▶ [What you will do] Give the entries back exactly, dropping each image.

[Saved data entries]
---

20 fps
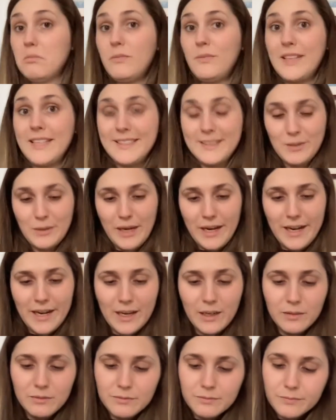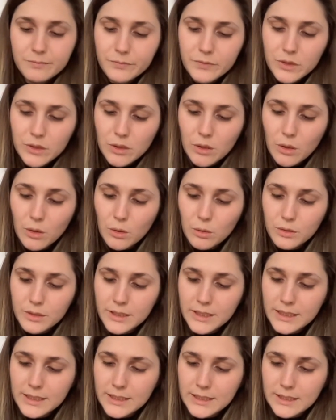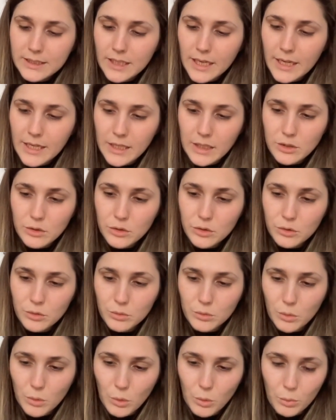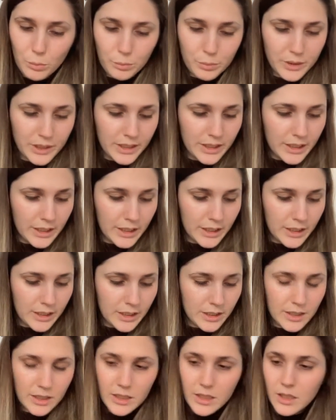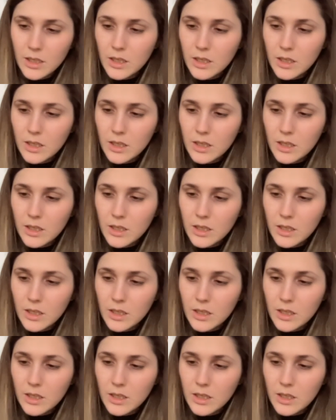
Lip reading: Let's try it out. So this, I need to open it.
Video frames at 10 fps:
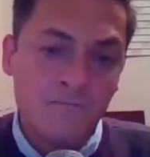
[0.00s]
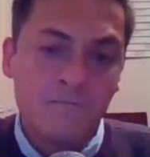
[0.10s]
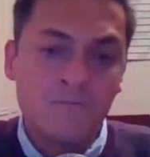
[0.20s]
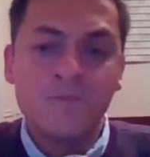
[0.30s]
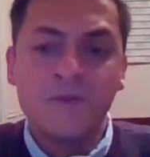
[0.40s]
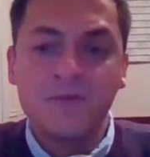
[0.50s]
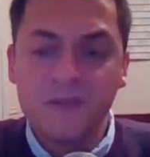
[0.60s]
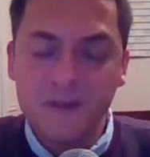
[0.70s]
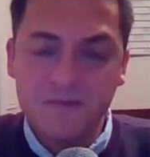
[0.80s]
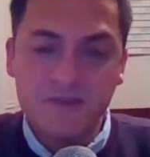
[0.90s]
The
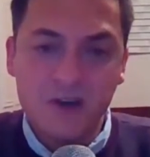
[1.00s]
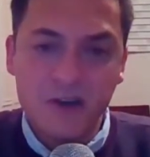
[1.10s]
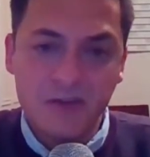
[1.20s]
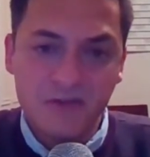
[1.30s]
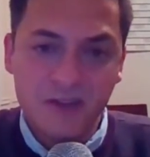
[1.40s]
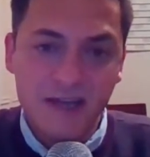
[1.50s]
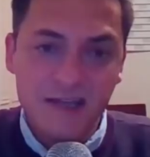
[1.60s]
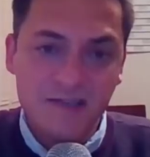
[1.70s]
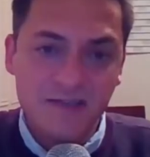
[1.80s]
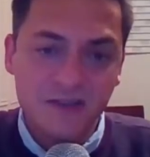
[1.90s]
flip side of that is
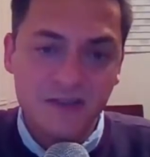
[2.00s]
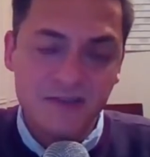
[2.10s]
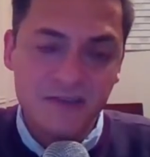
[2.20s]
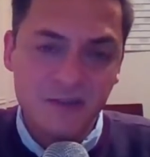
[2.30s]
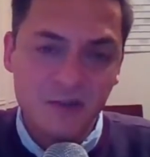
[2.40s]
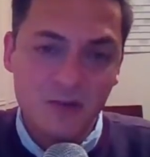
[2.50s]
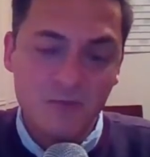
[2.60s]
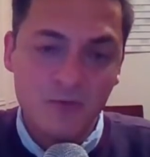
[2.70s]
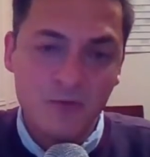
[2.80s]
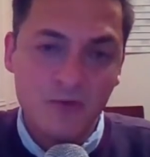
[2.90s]
that there
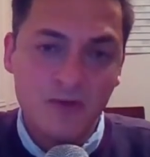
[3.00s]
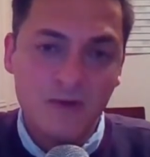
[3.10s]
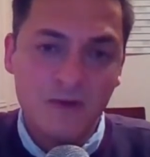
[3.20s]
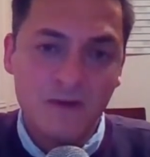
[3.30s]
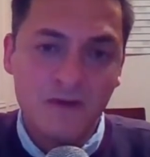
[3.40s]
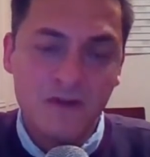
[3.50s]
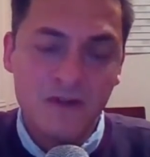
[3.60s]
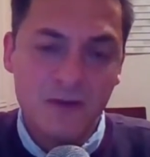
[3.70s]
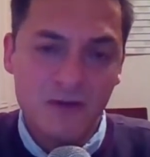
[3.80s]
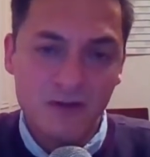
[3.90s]

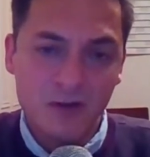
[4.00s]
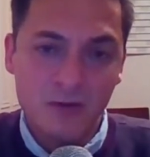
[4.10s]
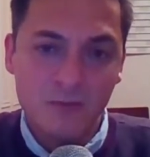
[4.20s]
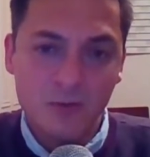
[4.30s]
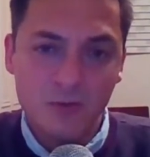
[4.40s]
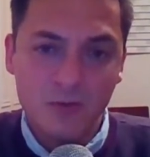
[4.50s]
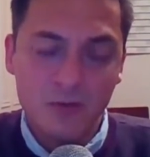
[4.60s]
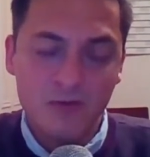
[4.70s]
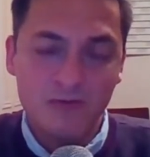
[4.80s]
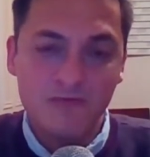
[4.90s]
are a lot more
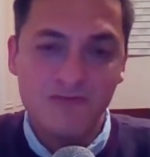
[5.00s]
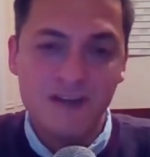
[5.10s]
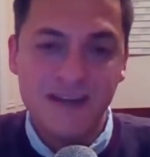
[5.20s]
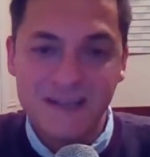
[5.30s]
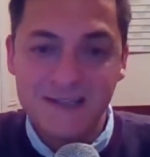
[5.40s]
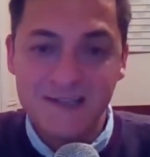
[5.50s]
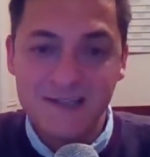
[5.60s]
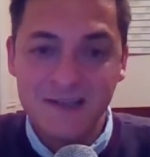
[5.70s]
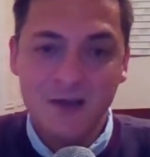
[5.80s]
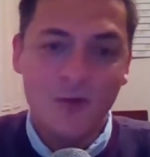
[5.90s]
ricks
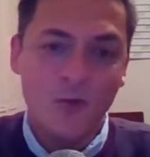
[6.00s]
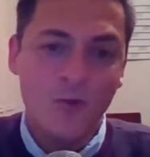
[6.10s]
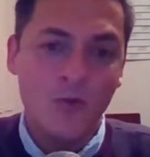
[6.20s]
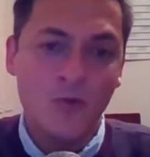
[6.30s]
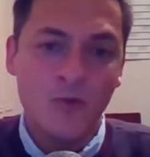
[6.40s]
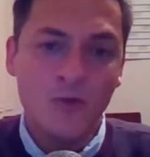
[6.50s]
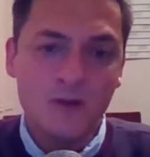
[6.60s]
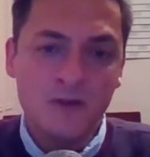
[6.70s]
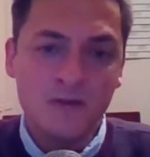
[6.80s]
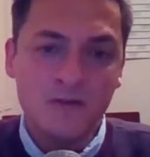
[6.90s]
or
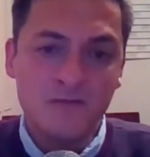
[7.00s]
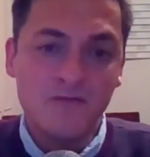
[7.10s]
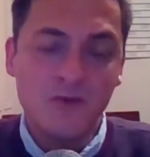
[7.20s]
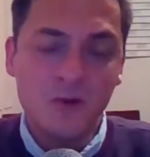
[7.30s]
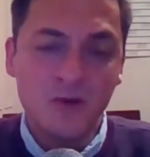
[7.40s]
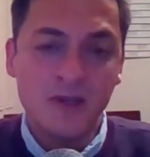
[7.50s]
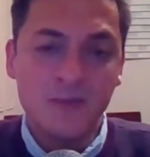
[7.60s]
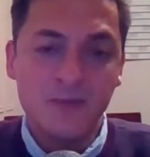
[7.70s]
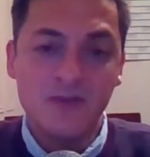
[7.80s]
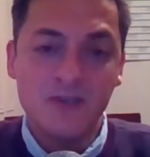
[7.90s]
wrongly
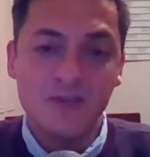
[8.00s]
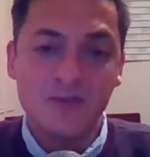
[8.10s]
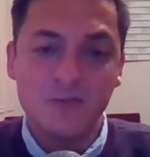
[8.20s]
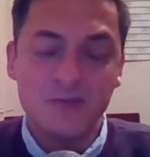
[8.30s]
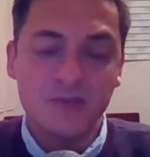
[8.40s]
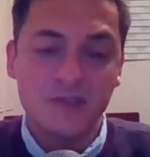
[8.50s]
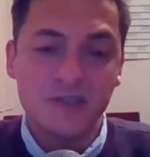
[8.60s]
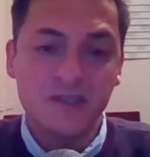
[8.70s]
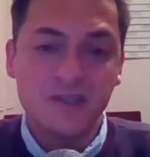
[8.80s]
priced horses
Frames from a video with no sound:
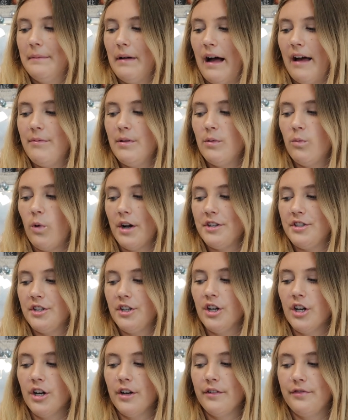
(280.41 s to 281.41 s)
I've been
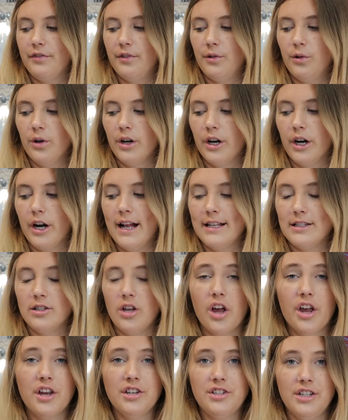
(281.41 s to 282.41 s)
watching her for as
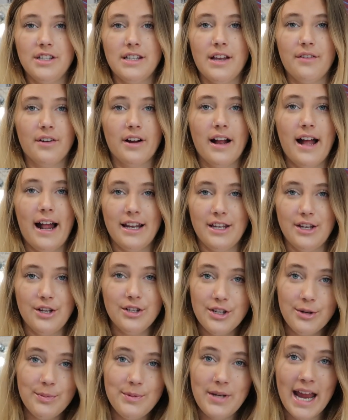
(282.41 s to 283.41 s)
long as she's ever had a
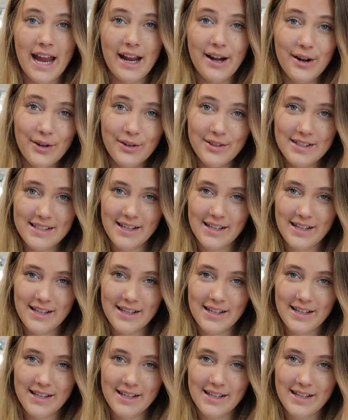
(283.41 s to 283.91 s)
YouTube channel,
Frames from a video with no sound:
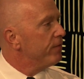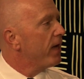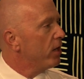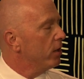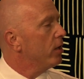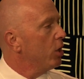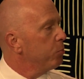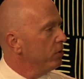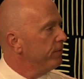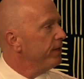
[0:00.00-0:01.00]
we've had a
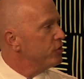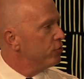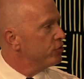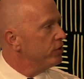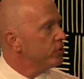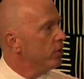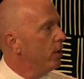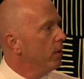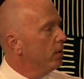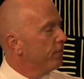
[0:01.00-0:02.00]
couple of instances
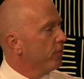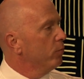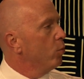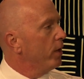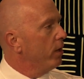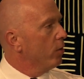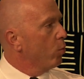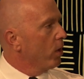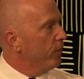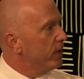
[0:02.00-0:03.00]
from
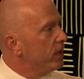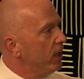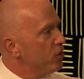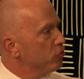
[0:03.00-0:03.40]
where the kids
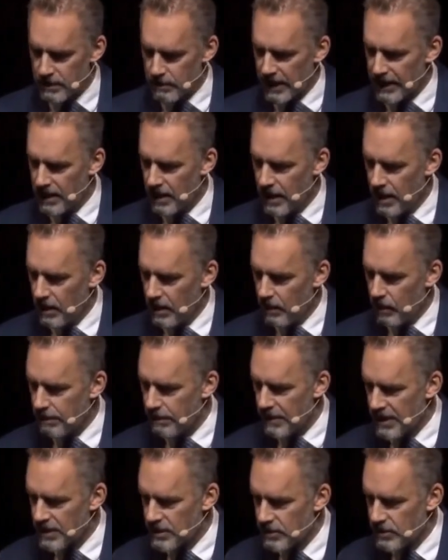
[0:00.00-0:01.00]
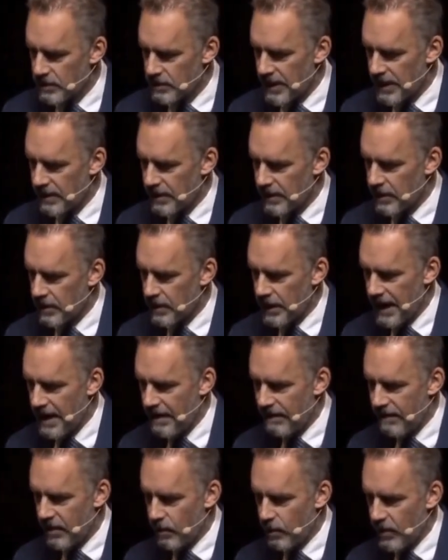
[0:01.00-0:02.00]
Like, what makes you think they're going to
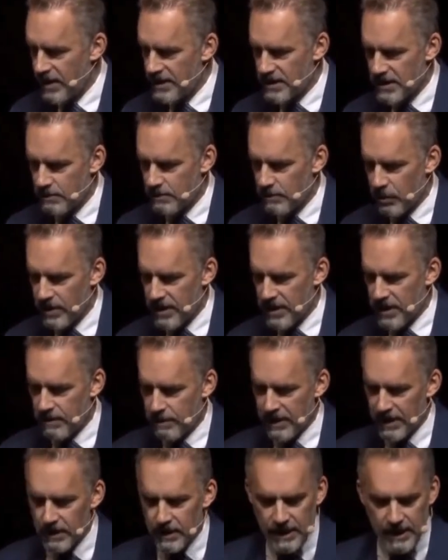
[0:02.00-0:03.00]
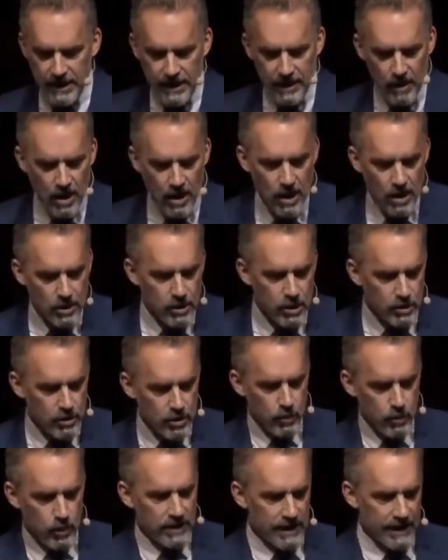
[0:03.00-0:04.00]
have the wisdom or the ability to do
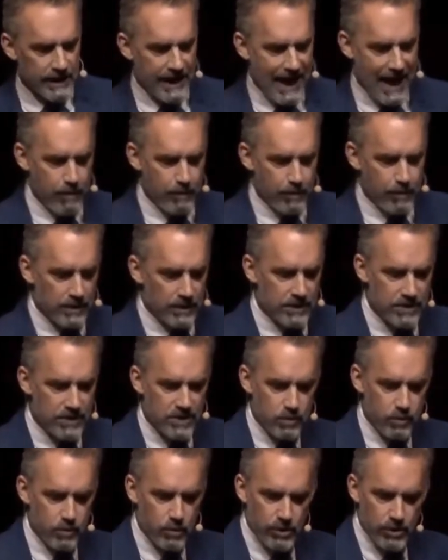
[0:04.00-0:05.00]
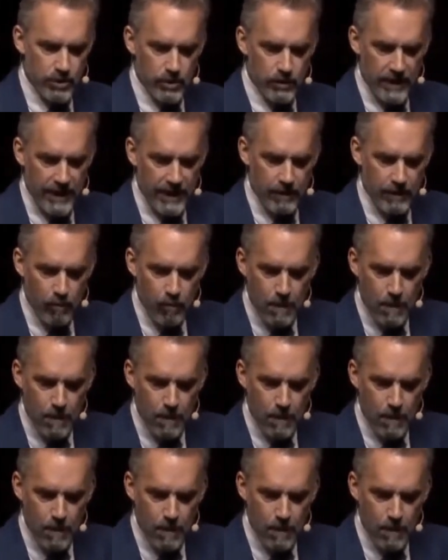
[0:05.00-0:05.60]
what the capitalists were doing,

---

▶ [Solution to the exercise]
20 fps
Lip reading: Let's try it out. So this, I need to open it.
Video frames at 10 fps:
[0.00s]
[0.10s]
[0.20s]
[0.30s]
[0.40s]
[0.50s]
[0.60s]
[0.70s]
[0.80s]
[0.90s]
The
[1.00s]
[1.10s]
[1.20s]
[1.30s]
[1.40s]
[1.50s]
[1.60s]
[1.70s]
[1.80s]
[1.90s]
flip side of that is
[2.00s]
[2.10s]
[2.20s]
[2.30s]
[2.40s]
[2.50s]
[2.60s]
[2.70s]
[2.80s]
[2.90s]
that there
[3.00s]
[3.10s]
[3.20s]
[3.30s]
[3.40s]
[3.50s]
[3.60s]
[3.70s]
[3.80s]
[3.90s]

[4.00s]
[4.10s]
[4.20s]
[4.30s]
[4.40s]
[4.50s]
[4.60s]
[4.70s]
[4.80s]
[4.90s]
are a lot more
[5.00s]
[5.10s]
[5.20s]
[5.30s]
[5.40s]
[5.50s]
[5.60s]
[5.70s]
[5.80s]
[5.90s]
ricks
[6.00s]
[6.10s]
[6.20s]
[6.30s]
[6.40s]
[6.50s]
[6.60s]
[6.70s]
[6.80s]
[6.90s]
or
[7.00s]
[7.10s]
[7.20s]
[7.30s]
[7.40s]
[7.50s]
[7.60s]
[7.70s]
[7.80s]
[7.90s]
wrongly
[8.00s]
[8.10s]
[8.20s]
[8.30s]
[8.40s]
[8.50s]
[8.60s]
[8.70s]
[8.80s]
priced horses
Frames from a video with no sound:
(280.41 s to 281.41 s)
I've been
(281.41 s to 282.41 s)
watching her for as
(282.41 s to 283.41 s)
long as she's ever had a
(283.41 s to 283.91 s)
YouTube channel,
Frames from a video with no sound:
[0:00.00-0:01.00]
we've had a
[0:01.00-0:02.00]
couple of instances
[0:02.00-0:03.00]
from
[0:03.00-0:03.40]
where the kids
[0:00.00-0:01.00]
[0:01.00-0:02.00]
Like, what makes you think they're going to
[0:02.00-0:03.00]
[0:03.00-0:04.00]
have the wisdom or the ability to do
[0:04.00-0:05.00]
[0:05.00-0:05.60]
what the capitalists were doing,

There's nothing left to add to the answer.